Wandering illustrator Tim Baynes sketches America's most caffeinated city, Seattle
During a weekend in Seattle I was struck, profoundly so, by the number of people who spend time in coffee shops. They appear to undertake all manner of activity: meeting, eating, drinking, reading or hunched over a laptop computer. Jenna took me to a wonderful café in the Capitol Hill area on Saturday morning. It was busy with café society people and at the back was an 80-year-old playing the piano.
People always seem to carry reading matter wherever they go. Whether they're commuting to work or on a weekend ferry trip, going to and forth from the islands that surround the city.

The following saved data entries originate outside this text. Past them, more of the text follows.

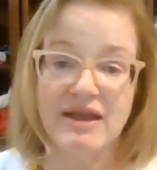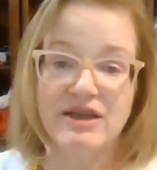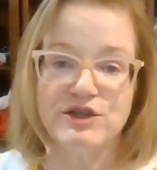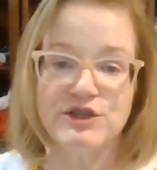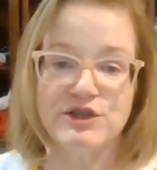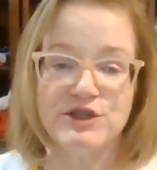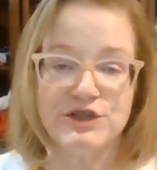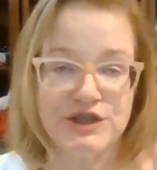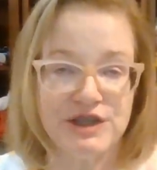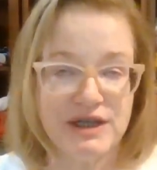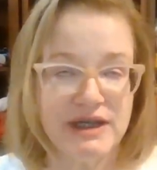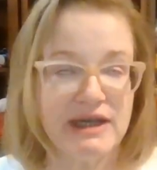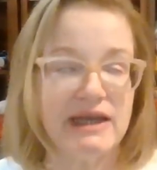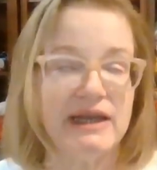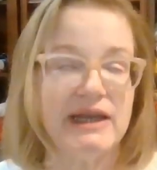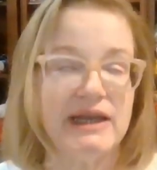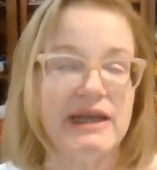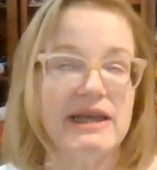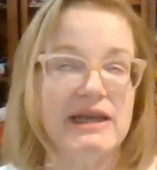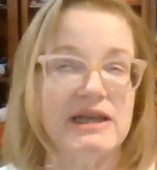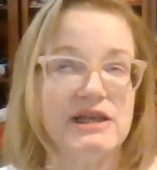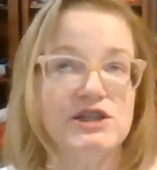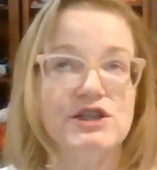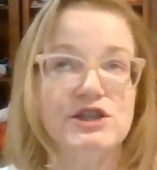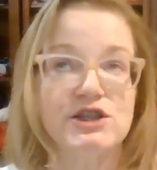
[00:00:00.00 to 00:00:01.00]

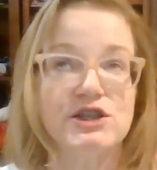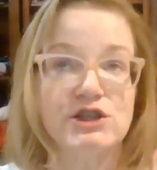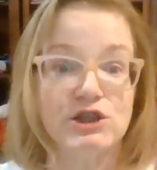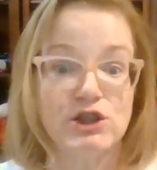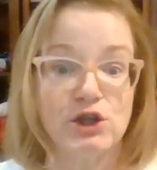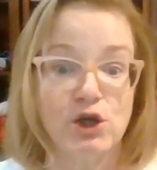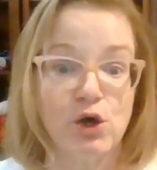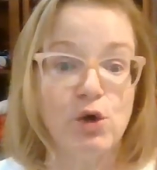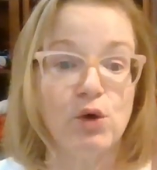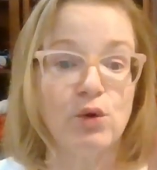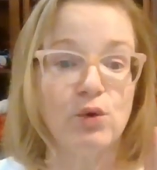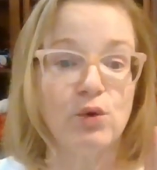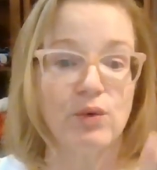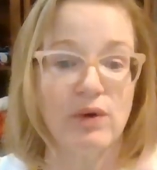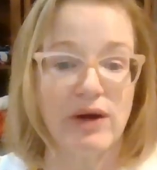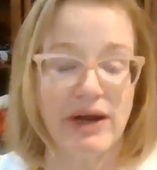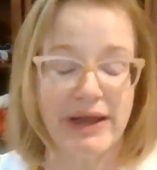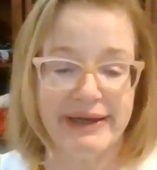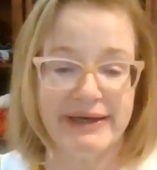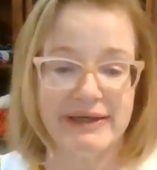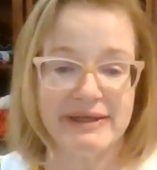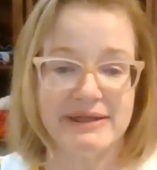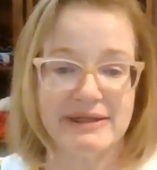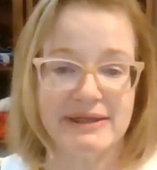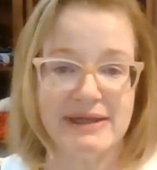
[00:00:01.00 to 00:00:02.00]
She is so
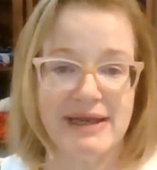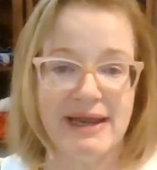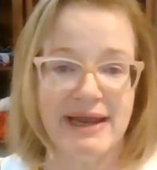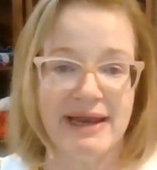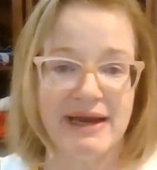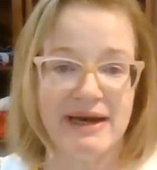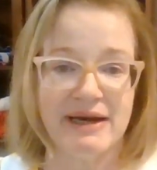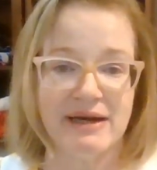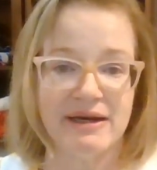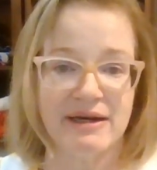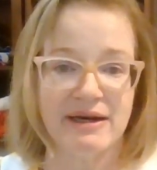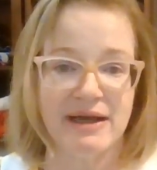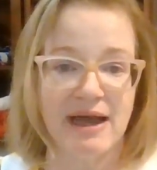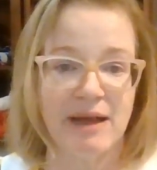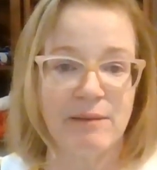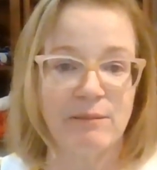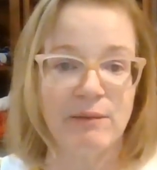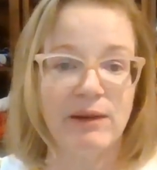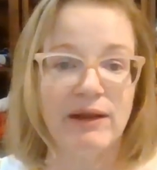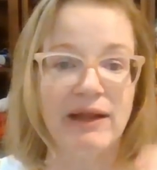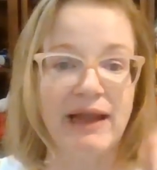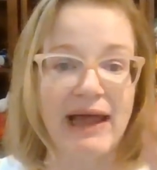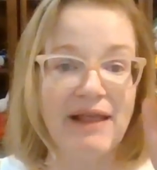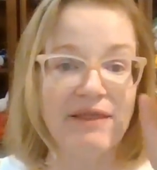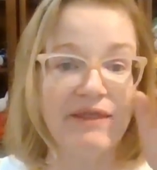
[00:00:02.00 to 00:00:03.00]
right. And
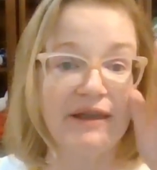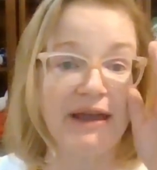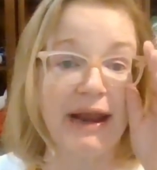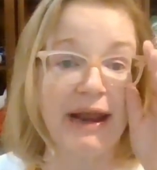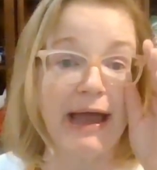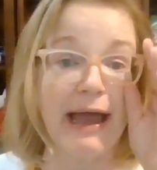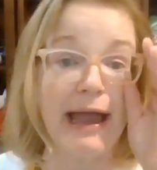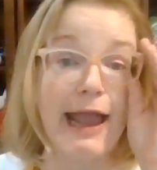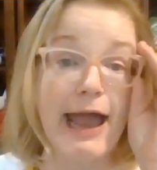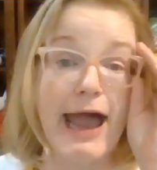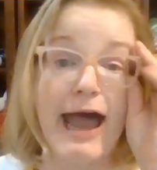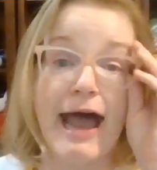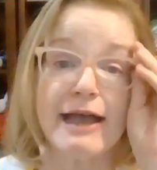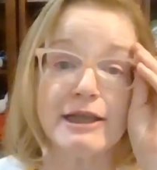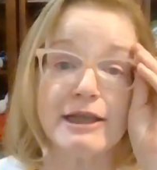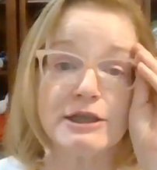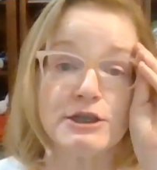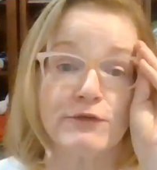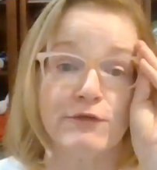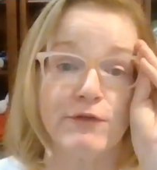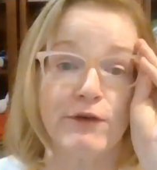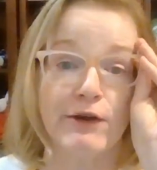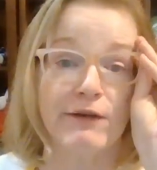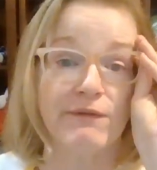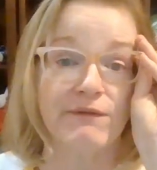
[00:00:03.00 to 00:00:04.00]
I'm glad that I
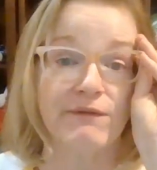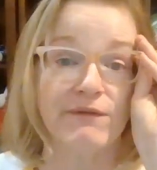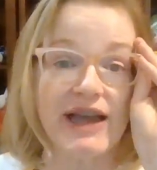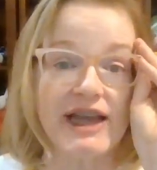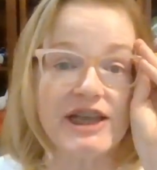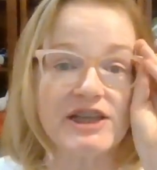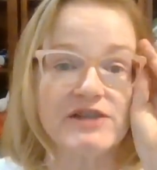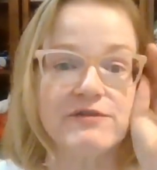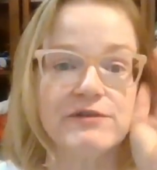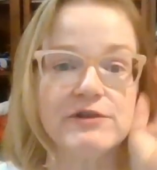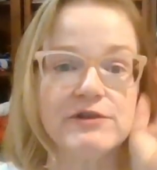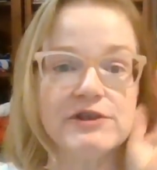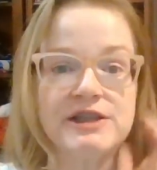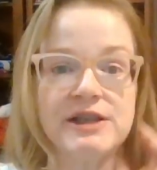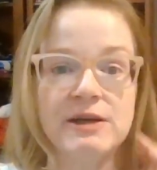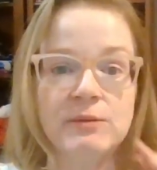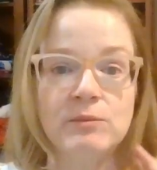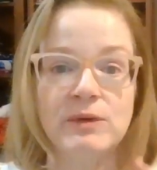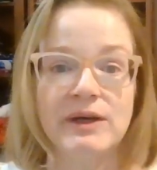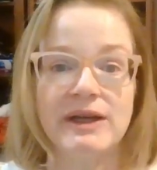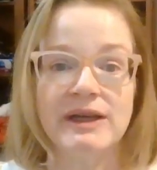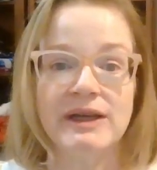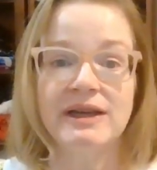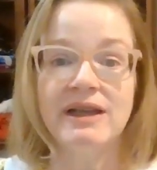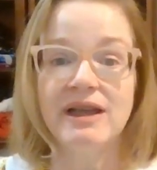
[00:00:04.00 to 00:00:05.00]
asked for advice for
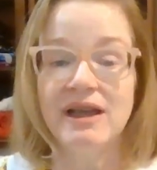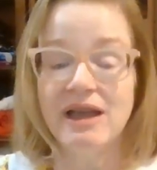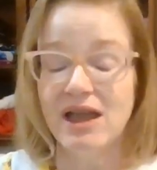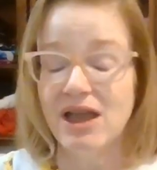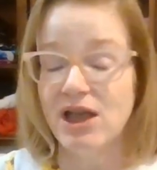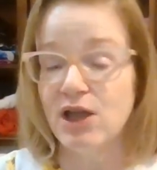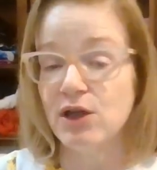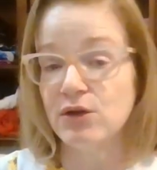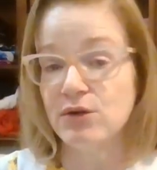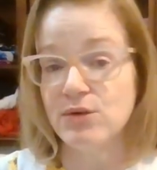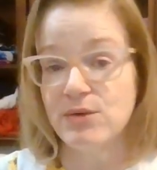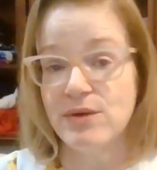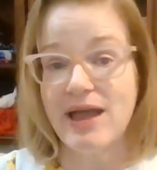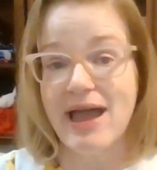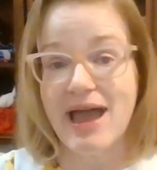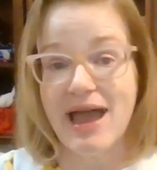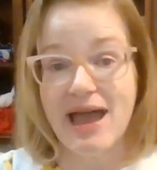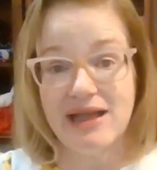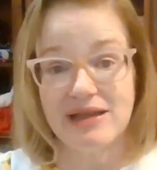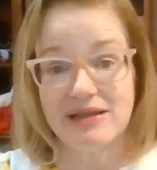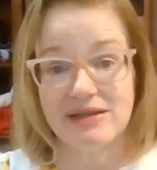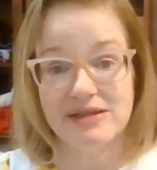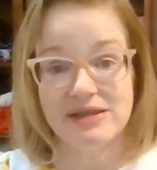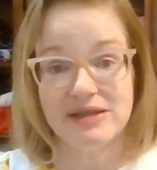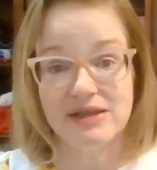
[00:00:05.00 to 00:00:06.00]
someone who
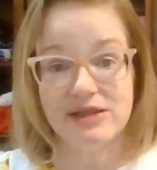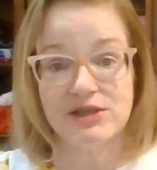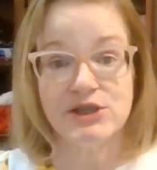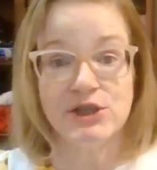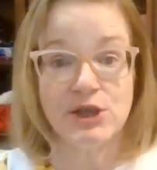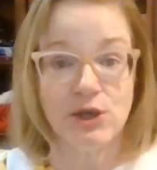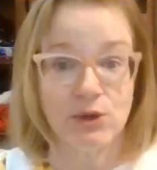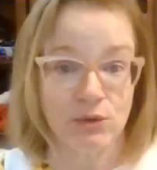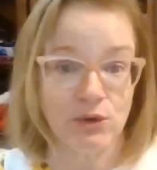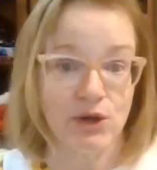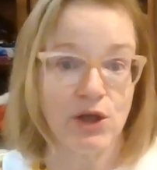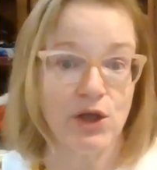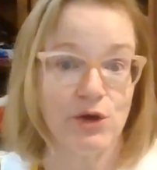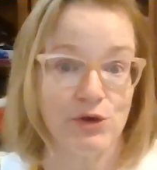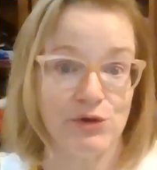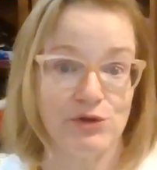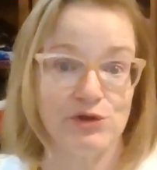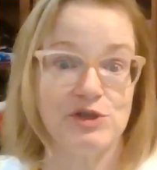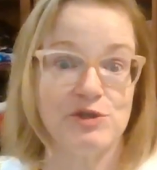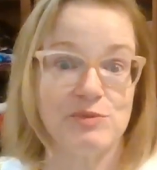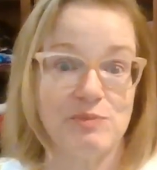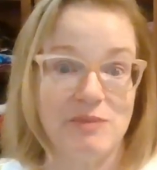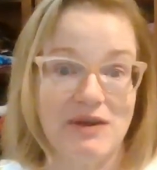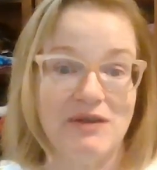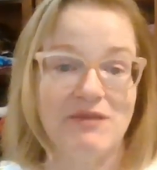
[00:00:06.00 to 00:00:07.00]
has sewn
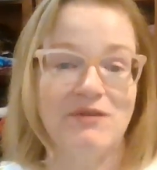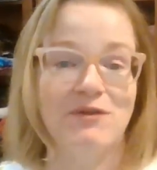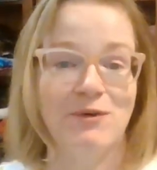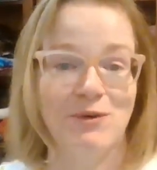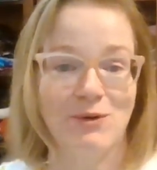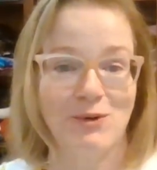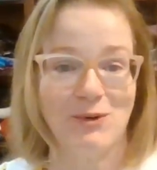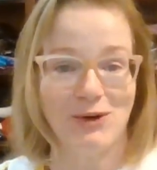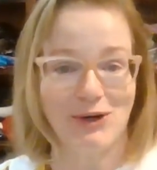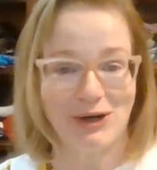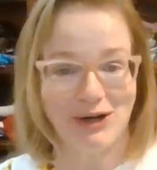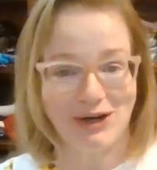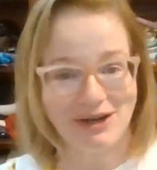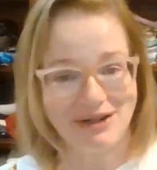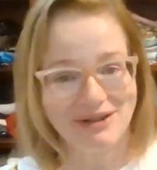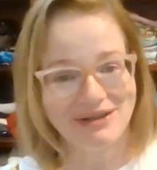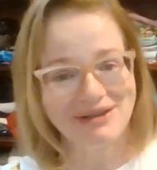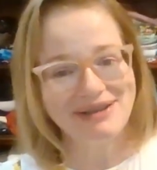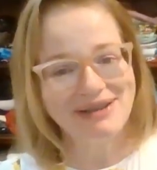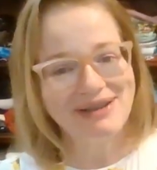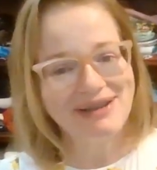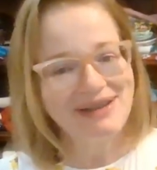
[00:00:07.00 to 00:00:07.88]
coats before.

It was a wet, blustery weekend that started early on Saturday morning with a visit to the Sound View Café. A great place where the concept of a small omelette does not exist. The whole idea of portion control is a complete anathema to the US catering industry.
There is a great collection of modern American art at the Seattle Art Museum and when I paid a visit there was an exciting exhibit of current Chinese film and photography running.
As a seaport Seattle is the entry point for a lot of fresh fish and fruit some of which is on sale at the Farmers Market.
Red Cranes (container hoist not the feathered species) are a landmark of the waterfront. I was told that they inspired the creation of those long spindly creatures in one of the Star Wars films.
A ferry ride across to the surrounding islands is a worthwhile diversion. I went to Bainbridge Island with its lovely harbour and marina areas. On a Sunday it is quiet with only walkers taking coffee and browsing in bookshops.
I suppose given it is the home of Starbucks, the universal coffee house, one should not be so surprised there is a coffee and conversation dimension to Seattle. Yes there is more to life, but a Starbucks on every corner is a fine place to sit, drink and take in the view.
Tim Baynes, is a senior executive with the BBC. He has recorded his impressions of more than 20 years of travel with sketches and observations from Istanbul to New York to Tokyo. His book, Drawing from Experience, is available from his website.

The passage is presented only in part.